Margaret Atwood is having a big year. As a prolific author, she tackles the depths of female oppression in the past, present and imagined future—and Alias Grace, the third adaptation of an Atwood novel broadcast on TV in 2017 after The Handmaid's Tale and Wandering Wenda, is no exception.
While The Handmaid’s Tale shows women in an eery future dystopia, Alias Grace is a haunting period piece focused on a murder mystery that can't quite be cracked. Each of Atwood's adaptations has underscored her trademark commentary about social and government constraints that hold women back; Alias Grace takes a historical lens to the discussion.
The six-part miniseries centers around soft-spoken Grace Marks (Sarah Gadon), a 19th-century servant accused of conspiring to kill, and then callously murdering, her household’s master and his mistress with some help. The series follows her as she recalls her version of events to a burgeoning psychologist. While the series is adapted from Atwood’s 1996 novel of the same name, the real-life crime and subsequent trial took place in Upper Canada (what is now southern Ontario) in 1843, making Marks an infamous woman in history.
Throughout the series, a question remains: Was Marks an eager and cold-blooded participant in the murders, or was she merely an unwitting accomplice to the crime? It is difficult to discern amid the reserved, polite role women in Marks’ low position were forced to play in 1840s Canadian society. Her thoughts and memories surrounding the events in question are so suppressed, she can’t even trust her own consciousness—the very thing that twists and slices throughout each episode.
It isn’t often that a series focuses almost solely on a female narrative through the eyes of the woman experiencing it. Alias Grace is the exception. While Marks plays the part of a subdued women, her fragmented recollections give the audience a glimpse into the combative suppressions she has to fight. Women of the lower class were often pitted against each other, their squabbles preventing them from being able to challenge the powers that be. And, of course, questions of having children and being able to still support oneself adds another element of conflict and struggle for the women. Marks, specifically, lacks an ability to trust herself completely, and it shows each time she scrubs a memory clean when speaking with others. Marks is thrust into a peculiar position thanks to the murder. She's a woman who has been relegated to a lower place in society but who suddenly has a lot of power and influence as she tells her side of things.
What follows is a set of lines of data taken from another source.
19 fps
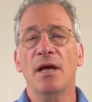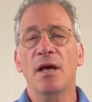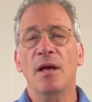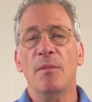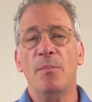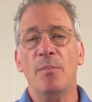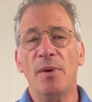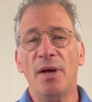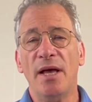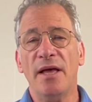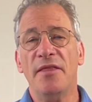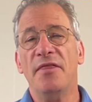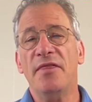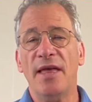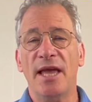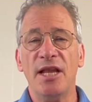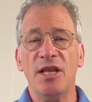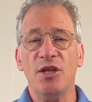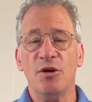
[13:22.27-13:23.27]
but
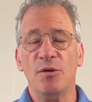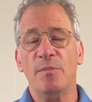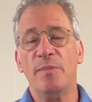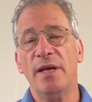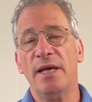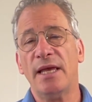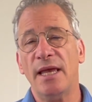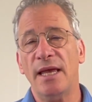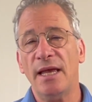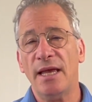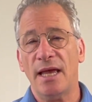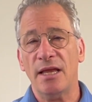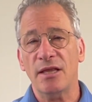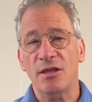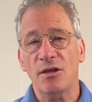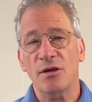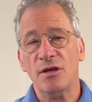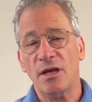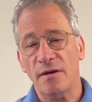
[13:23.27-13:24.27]
then you're picking
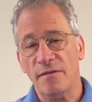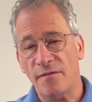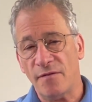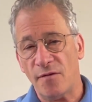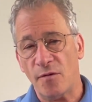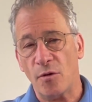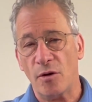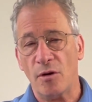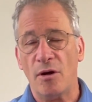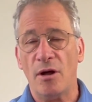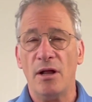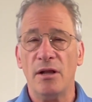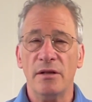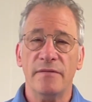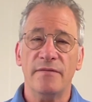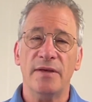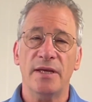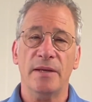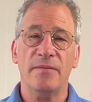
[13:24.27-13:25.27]
and looking for all
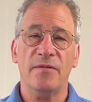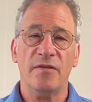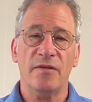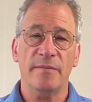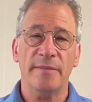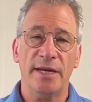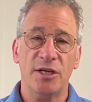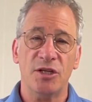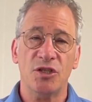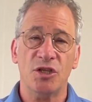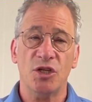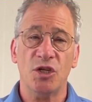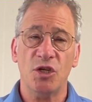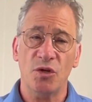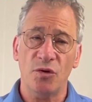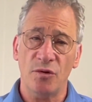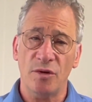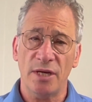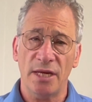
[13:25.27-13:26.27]
of the information
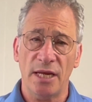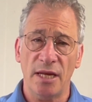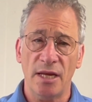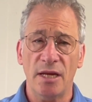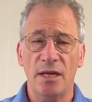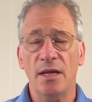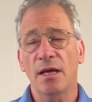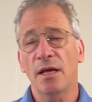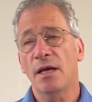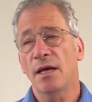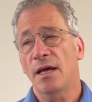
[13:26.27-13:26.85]
you need,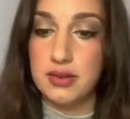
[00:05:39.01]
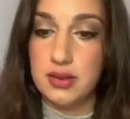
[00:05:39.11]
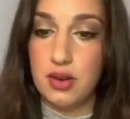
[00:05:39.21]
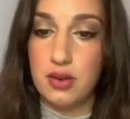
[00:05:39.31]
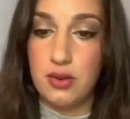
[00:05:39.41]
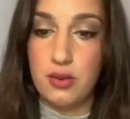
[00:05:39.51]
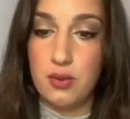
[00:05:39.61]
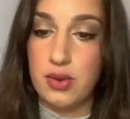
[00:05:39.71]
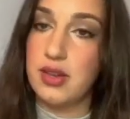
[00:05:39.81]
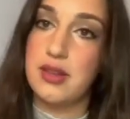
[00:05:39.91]

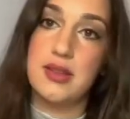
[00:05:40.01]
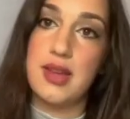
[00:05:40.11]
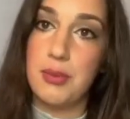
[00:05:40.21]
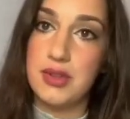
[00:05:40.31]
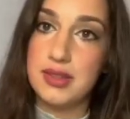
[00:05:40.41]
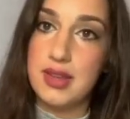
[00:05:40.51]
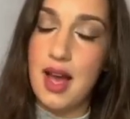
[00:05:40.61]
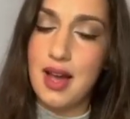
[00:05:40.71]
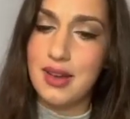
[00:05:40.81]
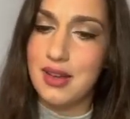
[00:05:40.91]
So we look at the top of the
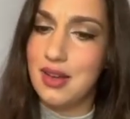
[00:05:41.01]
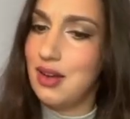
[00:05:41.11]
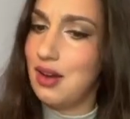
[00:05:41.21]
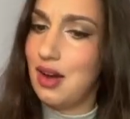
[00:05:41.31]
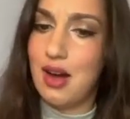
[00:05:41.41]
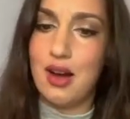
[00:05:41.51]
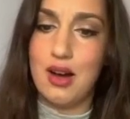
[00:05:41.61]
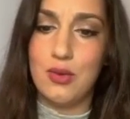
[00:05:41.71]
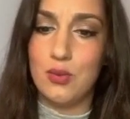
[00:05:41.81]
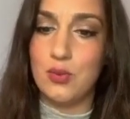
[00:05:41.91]
stack,
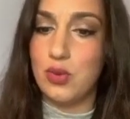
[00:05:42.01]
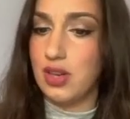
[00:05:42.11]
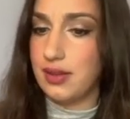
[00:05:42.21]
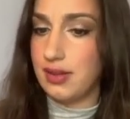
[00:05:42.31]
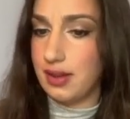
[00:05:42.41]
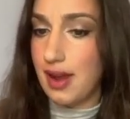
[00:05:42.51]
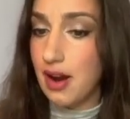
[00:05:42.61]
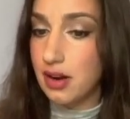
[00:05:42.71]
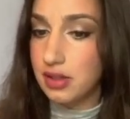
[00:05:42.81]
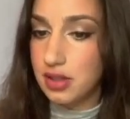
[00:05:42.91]
um, we look at the
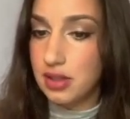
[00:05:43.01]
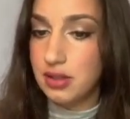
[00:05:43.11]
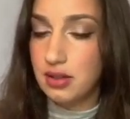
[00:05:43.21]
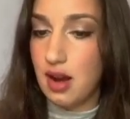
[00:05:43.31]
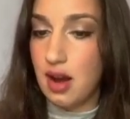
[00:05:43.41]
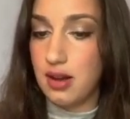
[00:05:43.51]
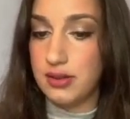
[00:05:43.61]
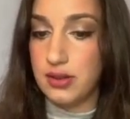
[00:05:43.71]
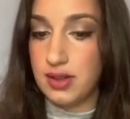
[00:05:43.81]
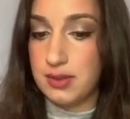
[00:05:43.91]
character, uh,
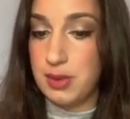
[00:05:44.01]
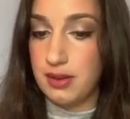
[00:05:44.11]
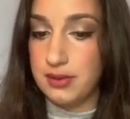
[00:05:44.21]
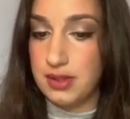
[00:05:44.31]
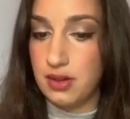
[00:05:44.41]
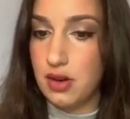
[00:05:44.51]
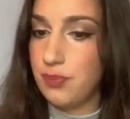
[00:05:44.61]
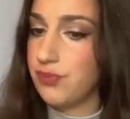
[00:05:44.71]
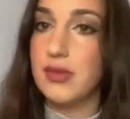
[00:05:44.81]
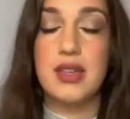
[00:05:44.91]
so that's peak of
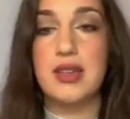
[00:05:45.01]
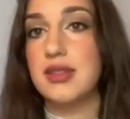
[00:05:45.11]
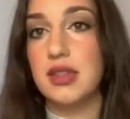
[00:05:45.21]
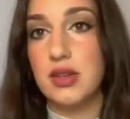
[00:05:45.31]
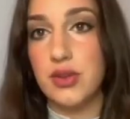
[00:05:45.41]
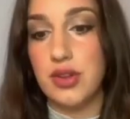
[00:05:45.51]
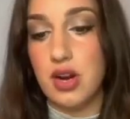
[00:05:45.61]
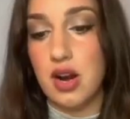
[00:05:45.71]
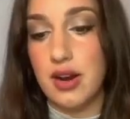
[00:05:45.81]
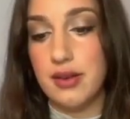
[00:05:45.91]
zero. It doesn't equal the
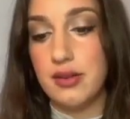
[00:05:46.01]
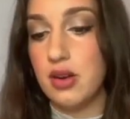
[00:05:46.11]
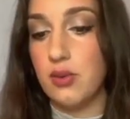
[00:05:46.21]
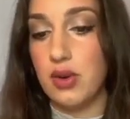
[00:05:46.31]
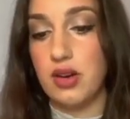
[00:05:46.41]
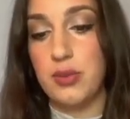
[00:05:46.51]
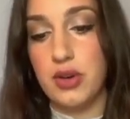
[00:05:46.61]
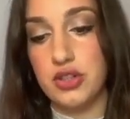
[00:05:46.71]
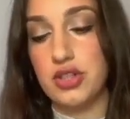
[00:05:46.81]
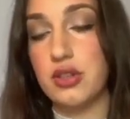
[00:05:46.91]
current. We're gonna
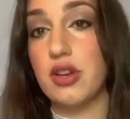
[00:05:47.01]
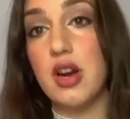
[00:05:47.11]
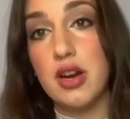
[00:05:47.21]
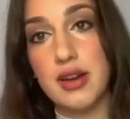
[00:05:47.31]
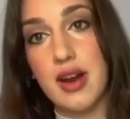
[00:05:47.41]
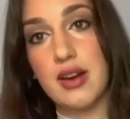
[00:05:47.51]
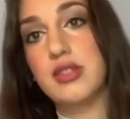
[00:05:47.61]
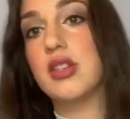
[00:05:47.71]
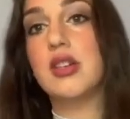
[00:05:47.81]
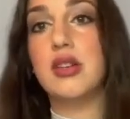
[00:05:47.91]
push the current
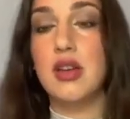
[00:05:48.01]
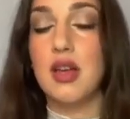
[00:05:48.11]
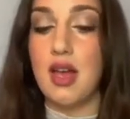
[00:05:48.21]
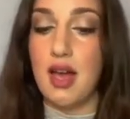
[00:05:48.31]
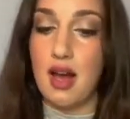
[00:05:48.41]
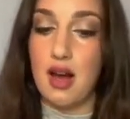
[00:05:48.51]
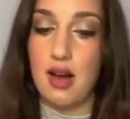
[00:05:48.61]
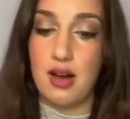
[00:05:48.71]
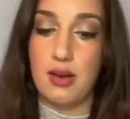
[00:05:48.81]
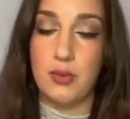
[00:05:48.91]
character
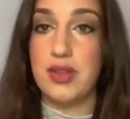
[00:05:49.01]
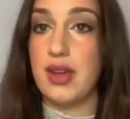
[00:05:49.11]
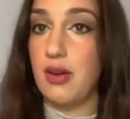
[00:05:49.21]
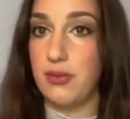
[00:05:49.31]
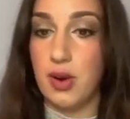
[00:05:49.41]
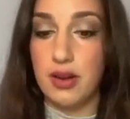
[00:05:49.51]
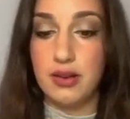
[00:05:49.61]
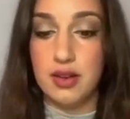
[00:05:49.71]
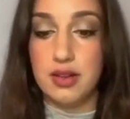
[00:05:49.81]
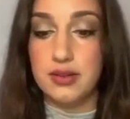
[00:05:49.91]
um, with a count of one.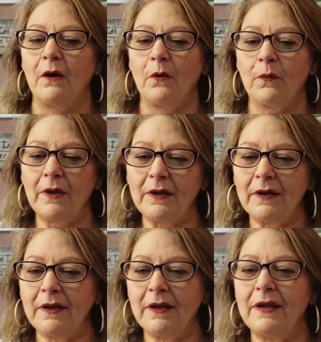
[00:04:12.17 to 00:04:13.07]
Well,
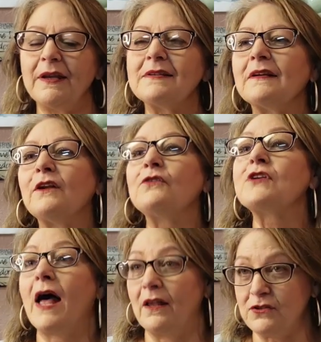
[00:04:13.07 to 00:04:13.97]
it is a little
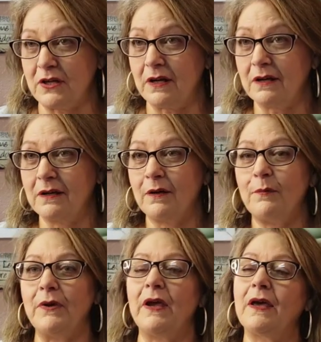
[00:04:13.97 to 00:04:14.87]
challenging
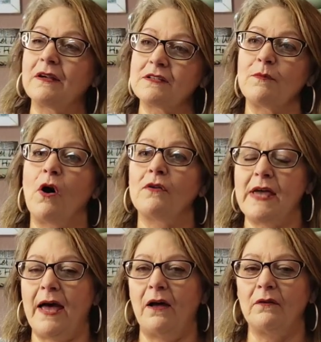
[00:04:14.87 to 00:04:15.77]
being in a small
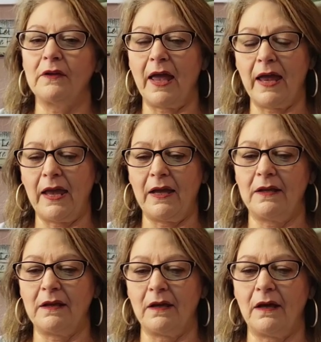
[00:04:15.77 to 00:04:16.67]
town,
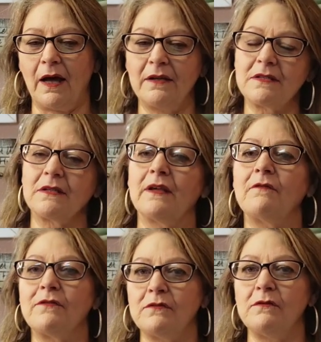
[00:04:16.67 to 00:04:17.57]
and I just live
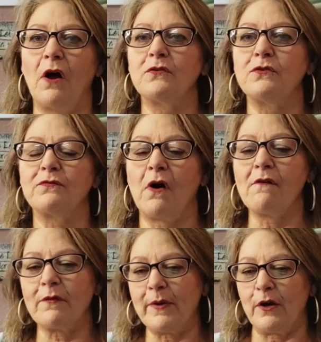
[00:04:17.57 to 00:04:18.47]
not too far
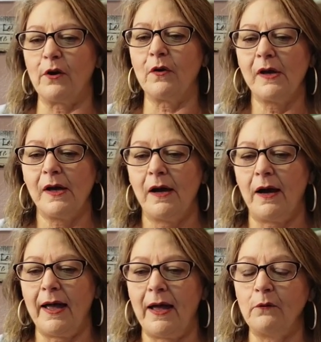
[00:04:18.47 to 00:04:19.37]
from here.
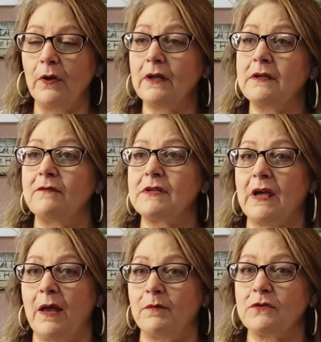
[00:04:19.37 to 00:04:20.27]
I had relatives that
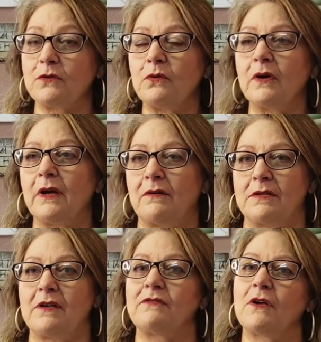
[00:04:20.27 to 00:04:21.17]
came to school here and
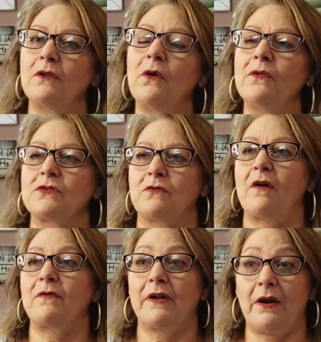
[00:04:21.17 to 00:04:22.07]
stuff, so I know the
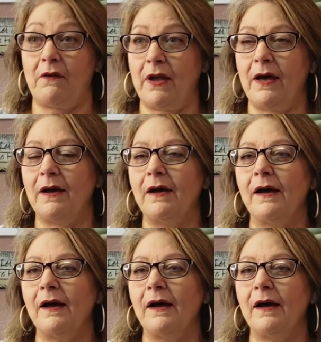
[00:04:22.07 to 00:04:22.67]
Strafford area.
This isn’t wholly unlike present day, where many women are struggling to discover their authentic voice in these times when divisiveness is so extreme. Modern women are also struggling to trust our experiences and to feel confident in our status as compared to men. As the show's screenwriter Sarah Polley told the Washington Post, "[Atwood] has such insight and such a detailed curiosity about the past and where we’ve come from, and I think because this is such an unstable time in the world politically—and for women—it’s a moment where having context is helpful in terms of analyzing and figuring out our situation right now.” But the show's own production proves how far women have come since the 19th century, when Marks was alive. And audiences are no-doubt primed to hear strong, female voices.
One of the great triumphs of the show is that it’s a woman’s experience that is also driven by women off screen. For Alias Grace, this takes the form of a female director (Mary Harron), screenplay writer (Sarah Polley) and, of course, Atwood’s award-winning source material. For Polley in particular, it was as though this story was one she was destined to tell. At just 17, she asked Atwood if she could have the movie rights (Atwood said no) and waited about 20 years to ultimately become the show’s writer and producer. The screen rights became available in 2012, and after a six-hour meeting with Atwood, Polly believed so strongly in her ability to bring the ambiguous story to life she paid out-of-pocket for the rights. But it wasn’t all easy sailing from there. The series faced nearly a decade of false beginnings with various A-list actresses attached to the project, but the new show arrives at a perfect time. There's a contemporary poignancy to Marks' struggles that was also found in The Handmaid's Tale, which procured an Emmy for Hulu, a first for a streaming network.
For fans of The Handmaid's Tale, Alias Grace delivers another strong story of a woman surviving incomprehensible conditions that hit far too close to home. Viewers cannot help but pick up on familiarities between both shows, specifically the same types of male influence that impact each of the female lead characters—even as they live about 150 years apart. Each episode haunted me far after the closing scene. Maybe this is because depicting the past and the future of women's issues, as Atwood has done in her various works, doesn’t just show how us how far we've come, but it also becomes staggeringly clear there is much left to achieve.